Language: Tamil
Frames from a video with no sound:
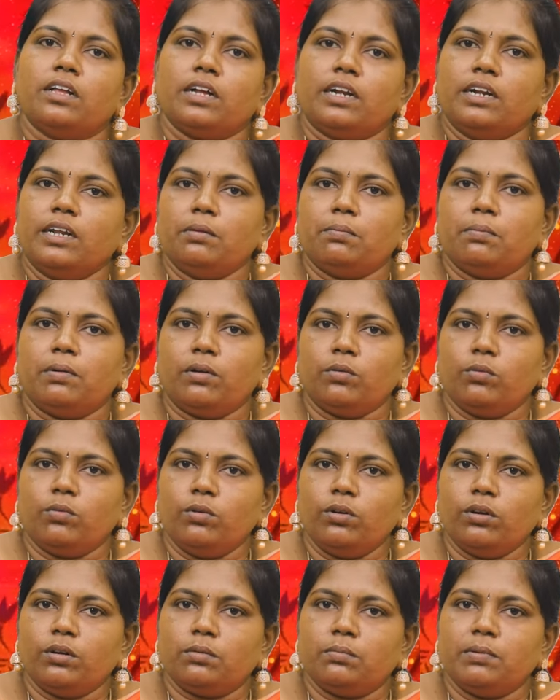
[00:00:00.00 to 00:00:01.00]
கண்டிப்பாக
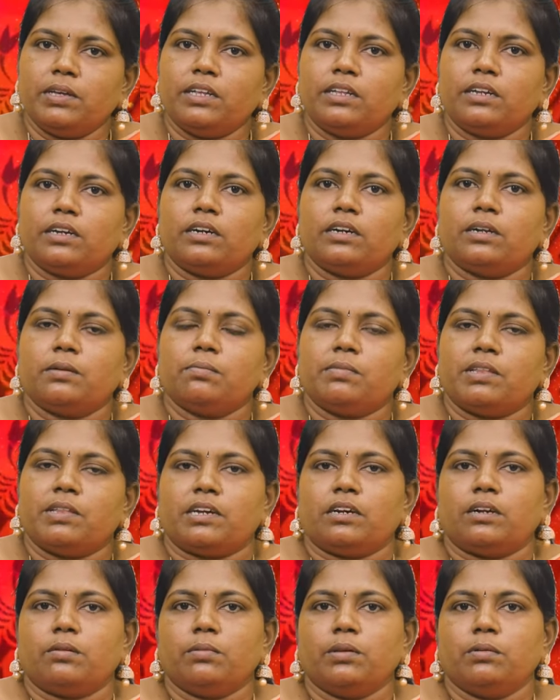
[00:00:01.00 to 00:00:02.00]
அவங்களுக்குமே இரண்டாம்
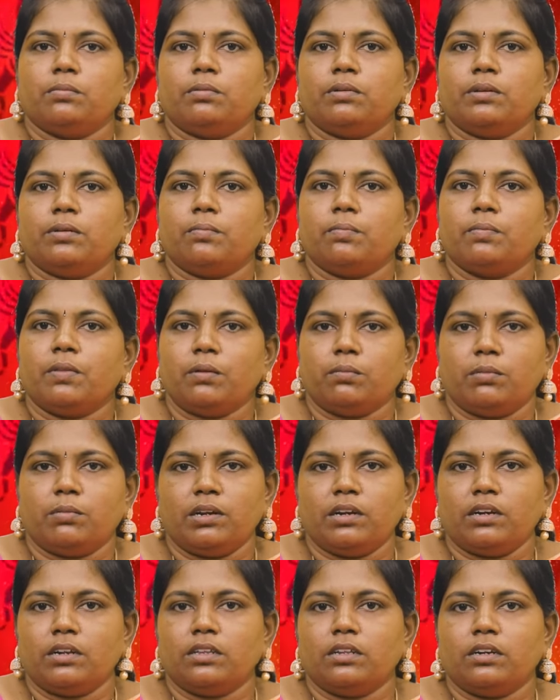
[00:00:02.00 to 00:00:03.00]
தர அமைப்பு
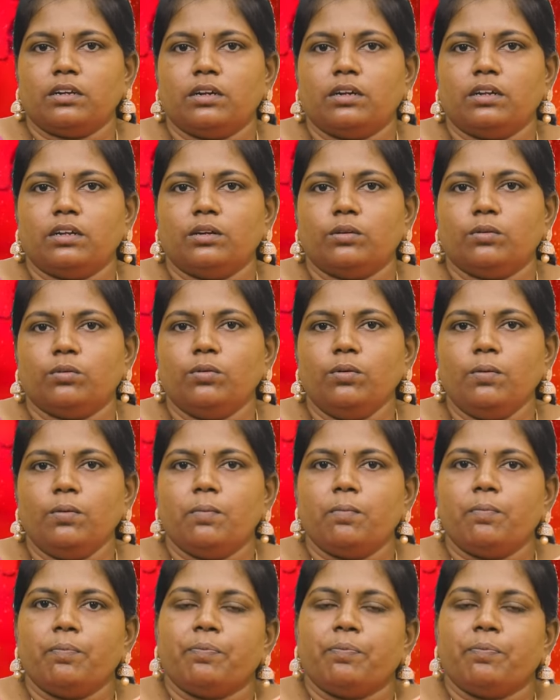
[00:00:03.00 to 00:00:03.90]
அப்படின்றது நல்லாயிருக்கும்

Exercise ::
Pictures stay out, but everything else in the records must be output exactly.

Finished task ::
Language: Tamil
Frames from a video with no sound:
[00:00:00.00 to 00:00:01.00]
கண்டிப்பாக
[00:00:01.00 to 00:00:02.00]
அவங்களுக்குமே இரண்டாம்
[00:00:02.00 to 00:00:03.00]
தர அமைப்பு
[00:00:03.00 to 00:00:03.90]
அப்படின்றது நல்லாயிருக்கும்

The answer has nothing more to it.